C’est la rentrée à Strasbourg: volent la feuille au vent et tous les mots des livres au gré de nos désirs

Publié le 28 septembre 2011 par Chantalserriere

Plus de 600 livres à l'étal du libraire pour cette rentrée 2011!  Le chiffre, paraît-il en baisse, a cependant de quoi satisfaire notre faim jamais rassasiée d'encre, de mots, de pages, d'ouvrages flambant neufs, tout craquants sous nos doigts qui les palpent avant de les ouvrir. Couverture sobre figée dans la bienséance des valeurs sures ou couleurs  de collections pimpantes, il y en a pour tous les goûts. Pourquoi bouder votre plaisir?

A Strasbourg, les mots se sont réfugiés dans d'incroyables Bibliothèque Idéales. Bibliothèques et librairies ouvrent tout grand leurs portes aux mots. Mots intimes, nostalgiques, savants, poétiques, sonores. Catherine Clément raconte avec Claude Millner l'enracinement de la pensée à l'aube des années 60. Ils étaient là, grands témoins. Michel Serres déjà, en "caïman" inspiré. Althusser, Lacan, Lévy Strauss, Iankelevitch. La rue D'Ulm.

La nuit tombée, on lit Proust dans les salons de l'Aubette,  à la lumière de la Sonate de Vinteuil

Ophuls et Godard se rencontrent, au même moment, à l'autre bout de la ville, dans l'immense entrepôt portuaire réhabilité le long du canal et qui est devenu la plus grande bibliothèque publique de l'Est de la France: la médiathèque André Malraux.

- Qu'importe l'antisémitisme de Godard? s'étonne un jeune homme au premier rang.  Son oeuvre n'excuse-t-elle pas tout?

- Ouh!

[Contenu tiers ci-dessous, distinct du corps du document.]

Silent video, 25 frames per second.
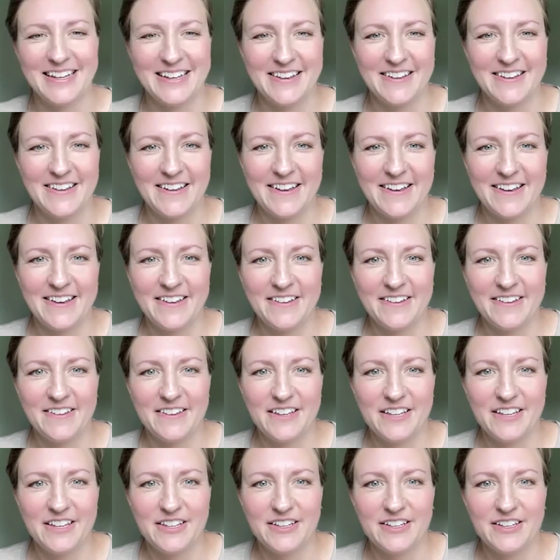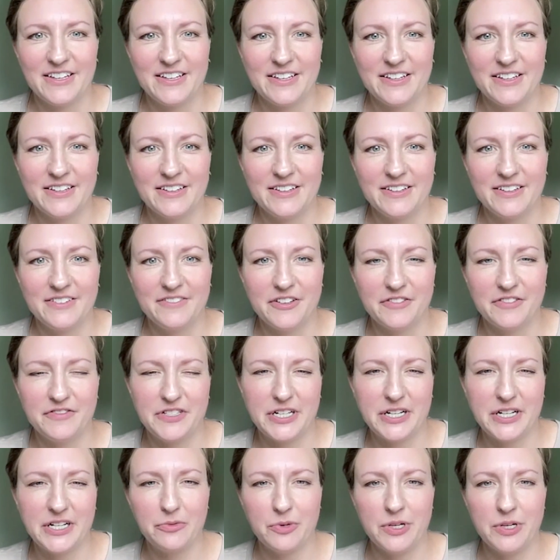I don't know,
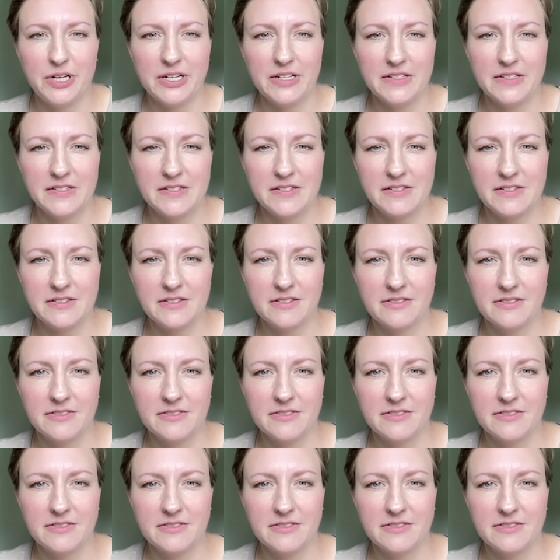10 weeks?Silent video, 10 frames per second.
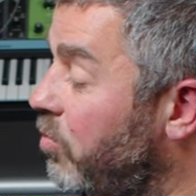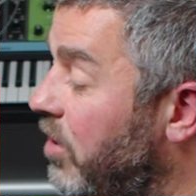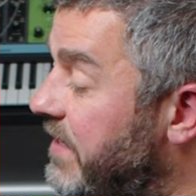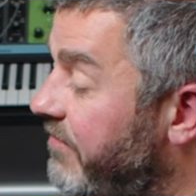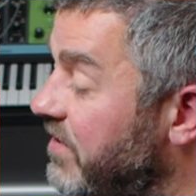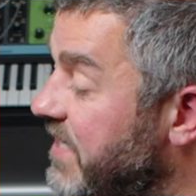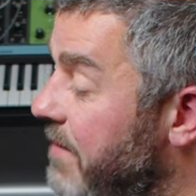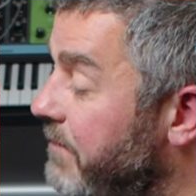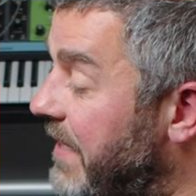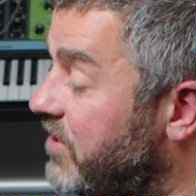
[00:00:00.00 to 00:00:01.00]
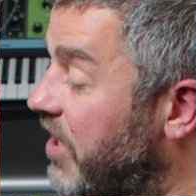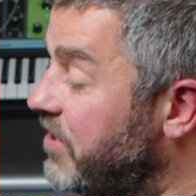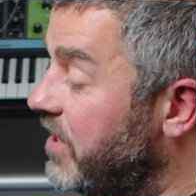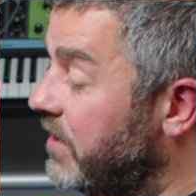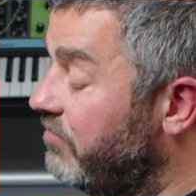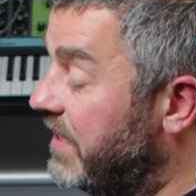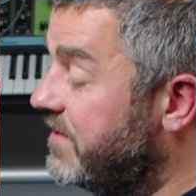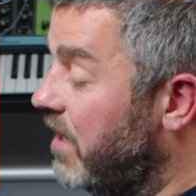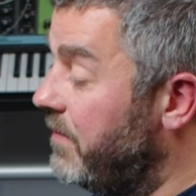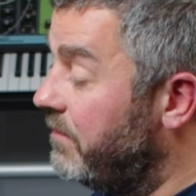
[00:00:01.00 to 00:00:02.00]
what a difference that makes, changing the release
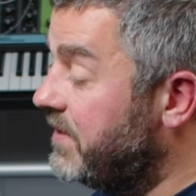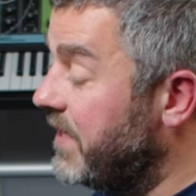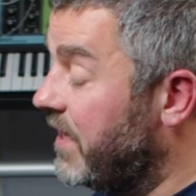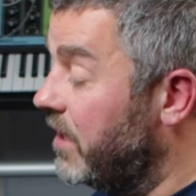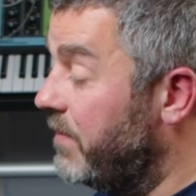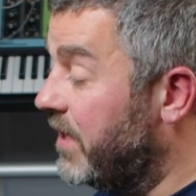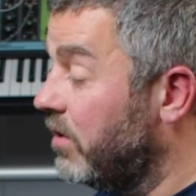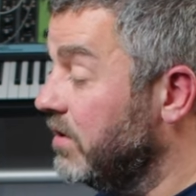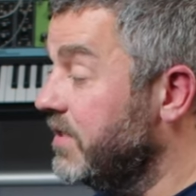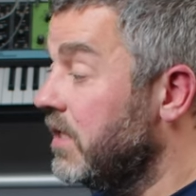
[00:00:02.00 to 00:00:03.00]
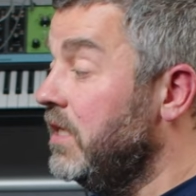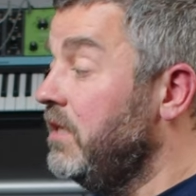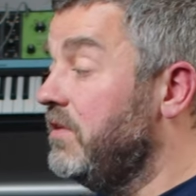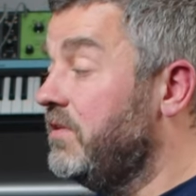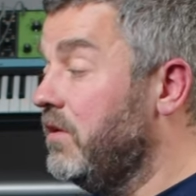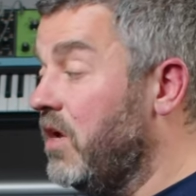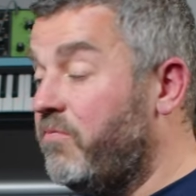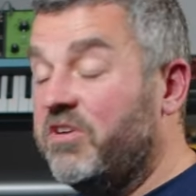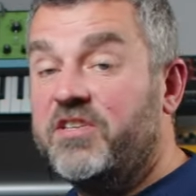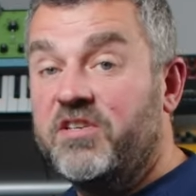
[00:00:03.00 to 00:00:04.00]
time in particular, because the
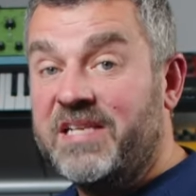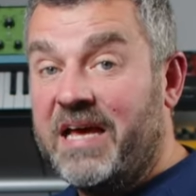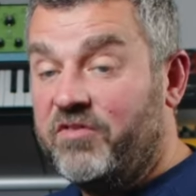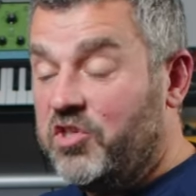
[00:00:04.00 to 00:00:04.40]
compressor doesn't have a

Ouh...tentent vainement de protester deux auditeurs scandalisés.

Mais le public reste impassible, non pas qu'il approuve le questionnement du jeune homme, mais il est dérangé. C'est ainsi. Respecter la règle du jeu consensuel.  Les vagues se font ailleurs.

Autre moment: Antoine Sfeir et Abdel Wahab Meddeb analysent le Printemps des pays arabes. Finesse et nuances. Mea culpa et interrogations. Antoine Spire orchestre les échanges avec sensibilité et un immense talent.

- Je suis passée par là et j'ai trouvé ce débat très mauvais, vocifère avec la naïve arrogance d'une jeunesse privée d'incertitude,  une étudiante d'origine tunisienne, froissée par l'analyse des participants sur le danger de l'intégrisme éventuel en pays musulman. Je reviens de Tunisie. Ce n'est pas notre problème. Nous avons d'abord à penser à la vie quotidienne.

C'est vrai. La vie quotidienne. Le danger intégriste est-il absent pour autant? Incompréhension. Mots échangés. Mots croisés. Apprentissage et connaissance. Mots différents d'une génération à une autre. Mots impossibles d'une culture à une autre. Qu'est-ce donc que ce mot laïcité qui ne se traduit pas en anglais, sinon par séculier? explique Antoine Sfeir.

Un autre jour, c'est Guy Debord qui revient hanter les esprits sans les salons de l'Aubette.

Ironie des situations! Ses exégètes réclameraient presque un entartage. N'est-ce pas trahir Debord que de se plier au conformisme des présentations académiques? Souvenir. Souvenir...Tracts distribués à l'entrée du restau U de Paul Appell. Slogans aux fascinantes apories. C'est hier que l'on brade. Hier pourtant tellement neuf et non encore totalement décrypté. Odeur de poussière des facs occupées. Et Célestin, l'illustre clochard (on ne disait pas encore SDF), devenu notre doyen, à la fac de lettres. Debord a encore de beaux jours devant lui...

Mots oubliés et revenus tout à coup, et, au milieu, ceux de Bernard Comment. Mots discrets glissés dans ce recueil  qui vient d'être honoré du Goncourt des nouvelles. "Tout passe".

Un livre en écriture camaïeu sur la transmission. Presque perdu dans le brouhaha des mots qui secouent le vieux monde avec nous.